I’m not ashamed to say that I had to google what headless mode was…but yeah, it will be a mixture of the two. PfSense, lightweight Linux distros, Ubuntu, Windows 10, windows/Linux servers etc.

Most VM’s will be simple gui’s or CLI, but I’ll probably load up any open PCIe slots with some basic cards, and then have my one heavy hitter card.

Do you mean running an eGPU on my MacBook and passing it through to the VM? That’s not what I was eluding to, sorry. I just mean I want to be able to run the VMs from my MacBook and not have to have a separate keyboard and mouse dedicated to each VM. Thinking on it more, I do believe these were special cases, as that wouldn’t make much sense at all.

I’ll look into KVM, thanks. Anything particular you like about it over the others?

I’m trying to keep it around $5-6000.

The only issue I come back to with the threadripper is that everyone seems to be having problems getting things working properly, usually motherboard related.

I guess I was curious if I would be better off going with multiple tried and true setups and not having to fuss with anything. PCIE 4.0 would be nice though.

Alright, I did a ton of research tonight…and there are a few straggling questions I have.

I am absolutely going to use KVM, but likely Proxmox. It seems to be the go-to from the reading I’ve done.

I priced a 3970X threadripper machine, and two 3950X Ryzen 9 machines that would equal the same core count when combined.

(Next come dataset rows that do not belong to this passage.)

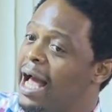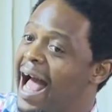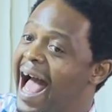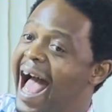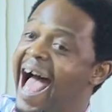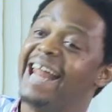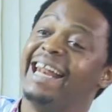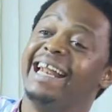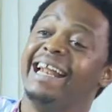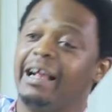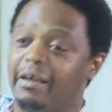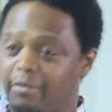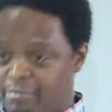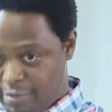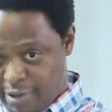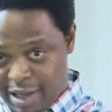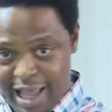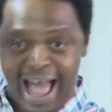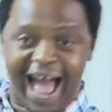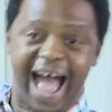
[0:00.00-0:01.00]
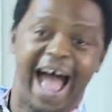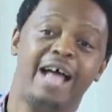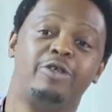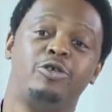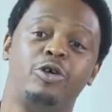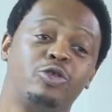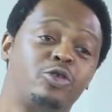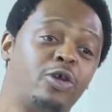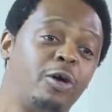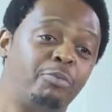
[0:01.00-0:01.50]
and add
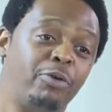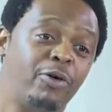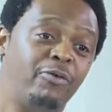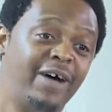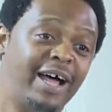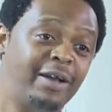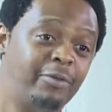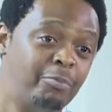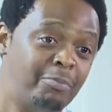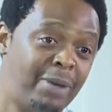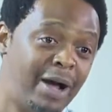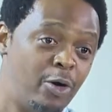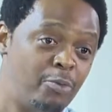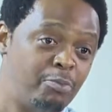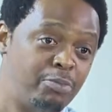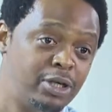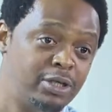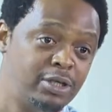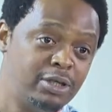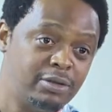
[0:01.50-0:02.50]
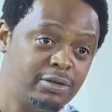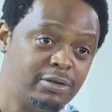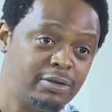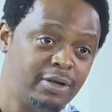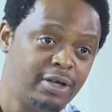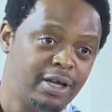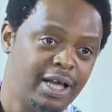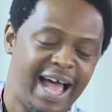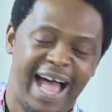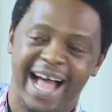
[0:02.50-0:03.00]
on top of my own burden
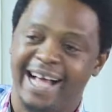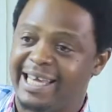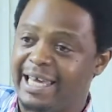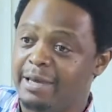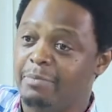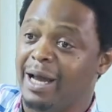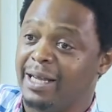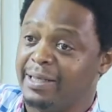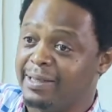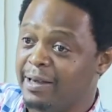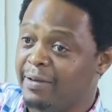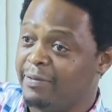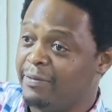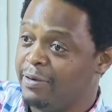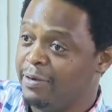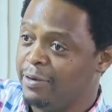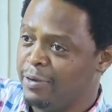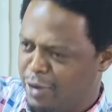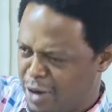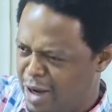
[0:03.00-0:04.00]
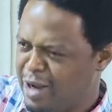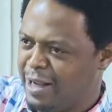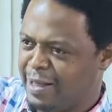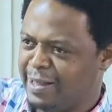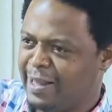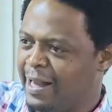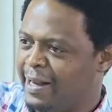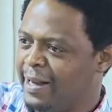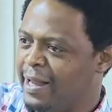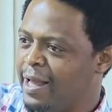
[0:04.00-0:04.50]
and kill myself. Do you
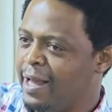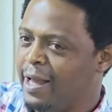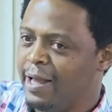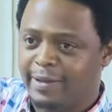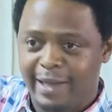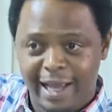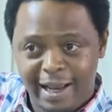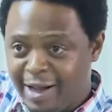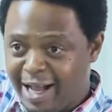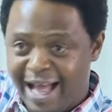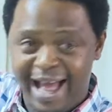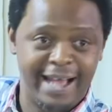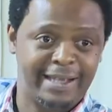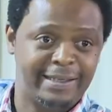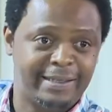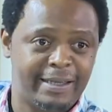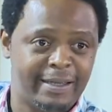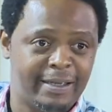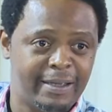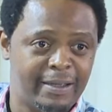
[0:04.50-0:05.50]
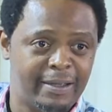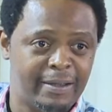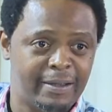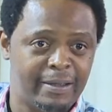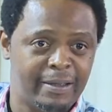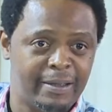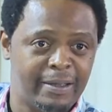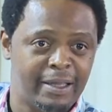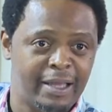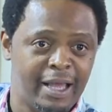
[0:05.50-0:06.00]
understand? So you can't.
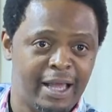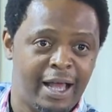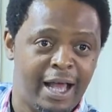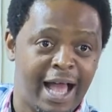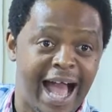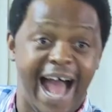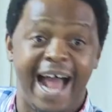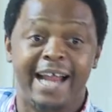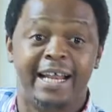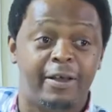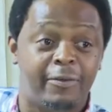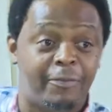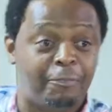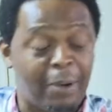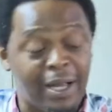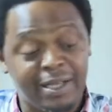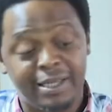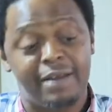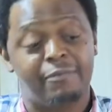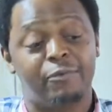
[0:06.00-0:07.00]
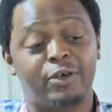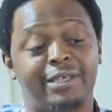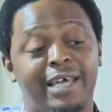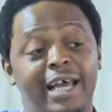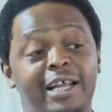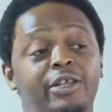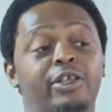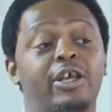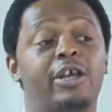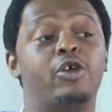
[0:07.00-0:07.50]
And if person even
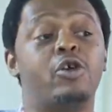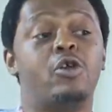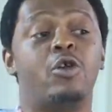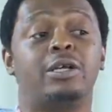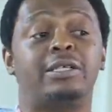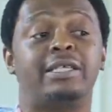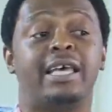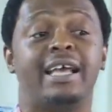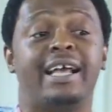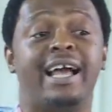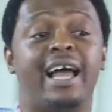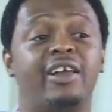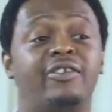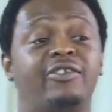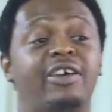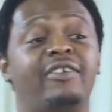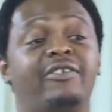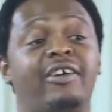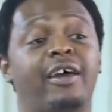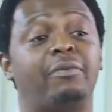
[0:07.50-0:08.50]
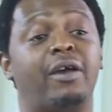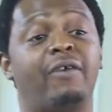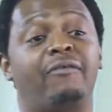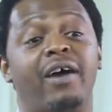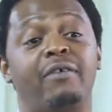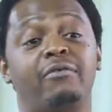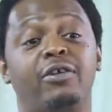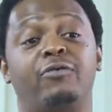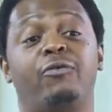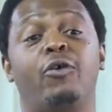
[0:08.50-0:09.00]
said, did you not say in Galatians chapter
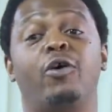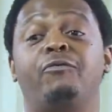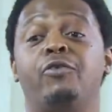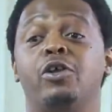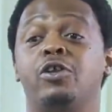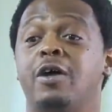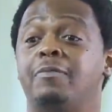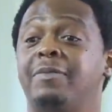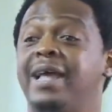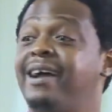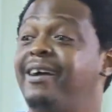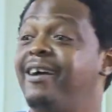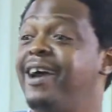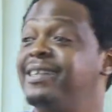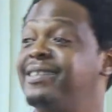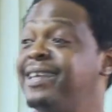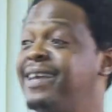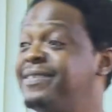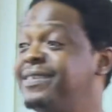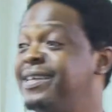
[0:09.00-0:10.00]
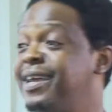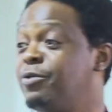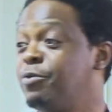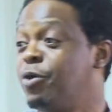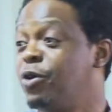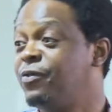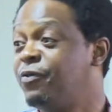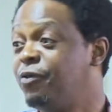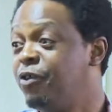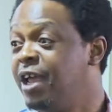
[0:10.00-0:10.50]
5, it's for freedom that Christ has set
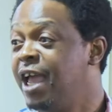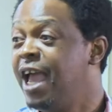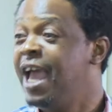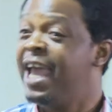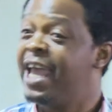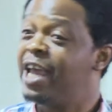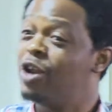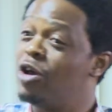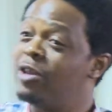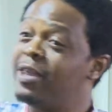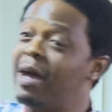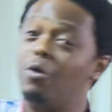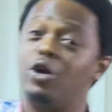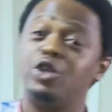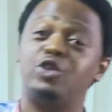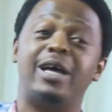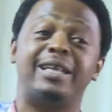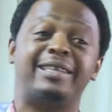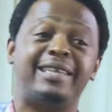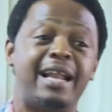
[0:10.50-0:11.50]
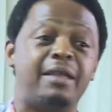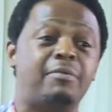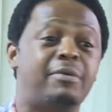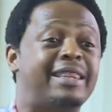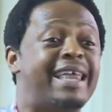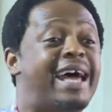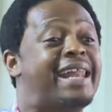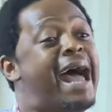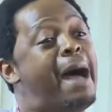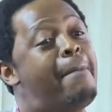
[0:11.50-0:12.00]
us free? In other words, you are telling me
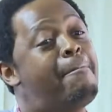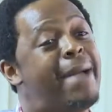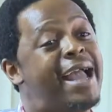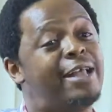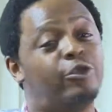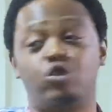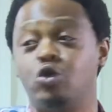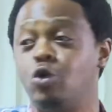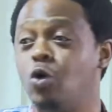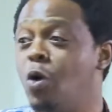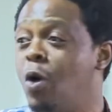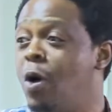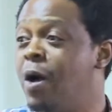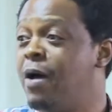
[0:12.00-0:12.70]
that I'm meant to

The pair of Ryzen’s are hilariously cheaper, and that’s with 4 GTX 1660 Super GPU’s (2 each).

That being said, here’s the straggling questions:

  • Will KVM/Proxmox be able to cluster those two machines together to create a seamless experience like ESXI would?
  • Do I need a “donor” card (one that will be used by the Ryzen host machines), or can I pass all 4 cards through to VM’s?
  • I’m going to research this endlessly, but if someone wants to save me the time, is there a quick wiring guide for how these will be setup? I’m trying to figure out the layer 1 stuff.